The company said in a statement Wednesday that it will transition from paying its garment workers on a cash-based system to digitizing their wage payments by 2020. The move is expected to impact more than 1 million garment workers employed in Gap’s roughly 800 factories in 30 countries.
At present, more than 60 percent of Gap Inc.’s supplier factories already pay their employees using digital payment methods, like online transfers to accounts and mobile wallets. This new plan expands the process across the company’s global supply chain.
“At Gap Inc., we believe that good business practices can help change the world and fuel growth,” said David Hayer, senior vice president of Global Sustainability at Gap Inc. and president of Gap Foundation. “By having our suppliers pay garment workers digitally, we aim to accelerate the transition toward a more transparent workplace for the women and men who make our clothes. It’s a win-win for garment workers and factories alike.”
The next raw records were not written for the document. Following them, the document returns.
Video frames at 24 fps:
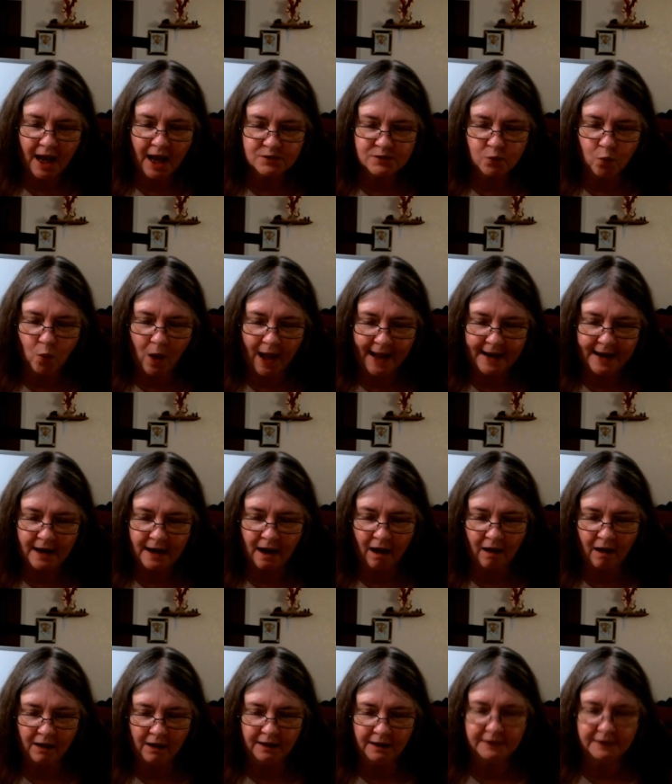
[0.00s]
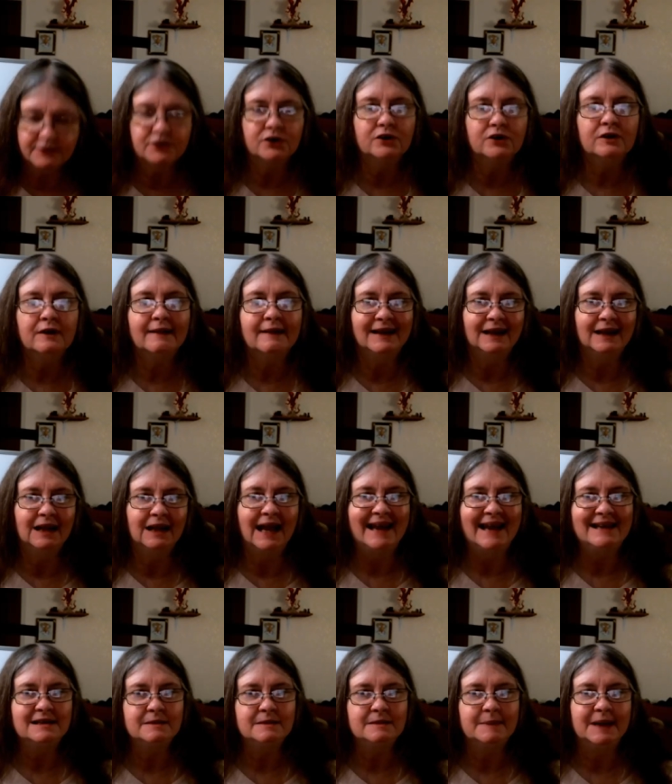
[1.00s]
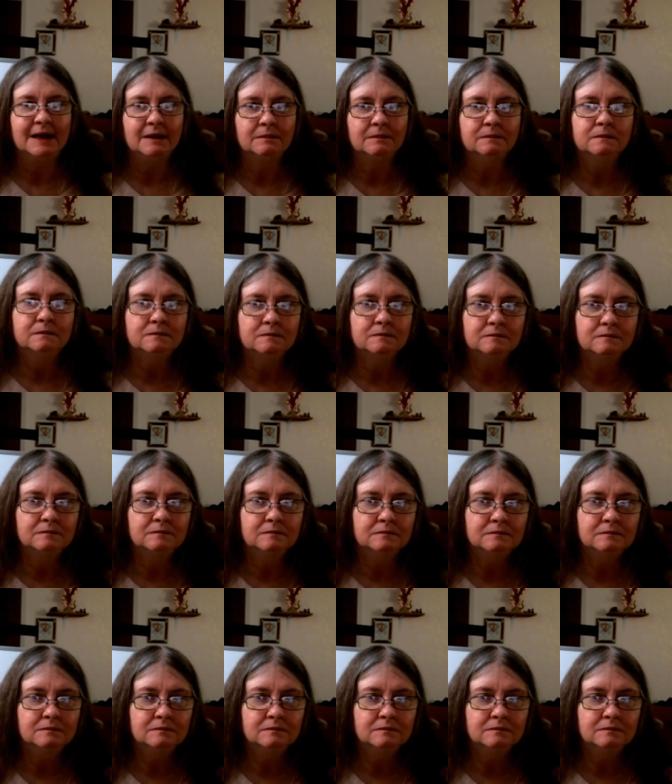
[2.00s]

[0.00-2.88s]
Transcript: she has one alter that likes me.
Factories benefit from digital payment systems because they are more efficient and cost effective. And for female garment workers—who make up about 80 percent of the garment industry workforce worldwide—it helps them gain control over finances, and offers easier ways to save, send and invest money.
To speed up the transition, Gap Inc. has joined forces with the United Nations-based Better Than Cash Alliance, a partnership of government, companies and international organizations that support digital payment systems as an effective way to reduce poverty and drive inclusive growth.
“The scale, innovation and leadership of the private sector is critical to creating economies where all people benefit from digital financial services,” Dr. Ruth Goodwin-Groen, managing director of the Better Than Cash Alliance, said. “Gap Inc. is one of the global brands leading the way when it comes to digitizing workers’ payments in the garment sector. Its commitment today will continue the movement across the retail sector to improve lives, increase transparency and drive business benefits through digital payments, and contributing to the Sustainable Development Goals.”
Gap has long been an advocate of programs that improve the livelihoods of garment workers. For more than 10 years, the company has promoted financial literacy and inclusion through P.A.C.E. (Personal Advancement & Career Enhancement), its life-skills education and training programs for women working in the garment industry.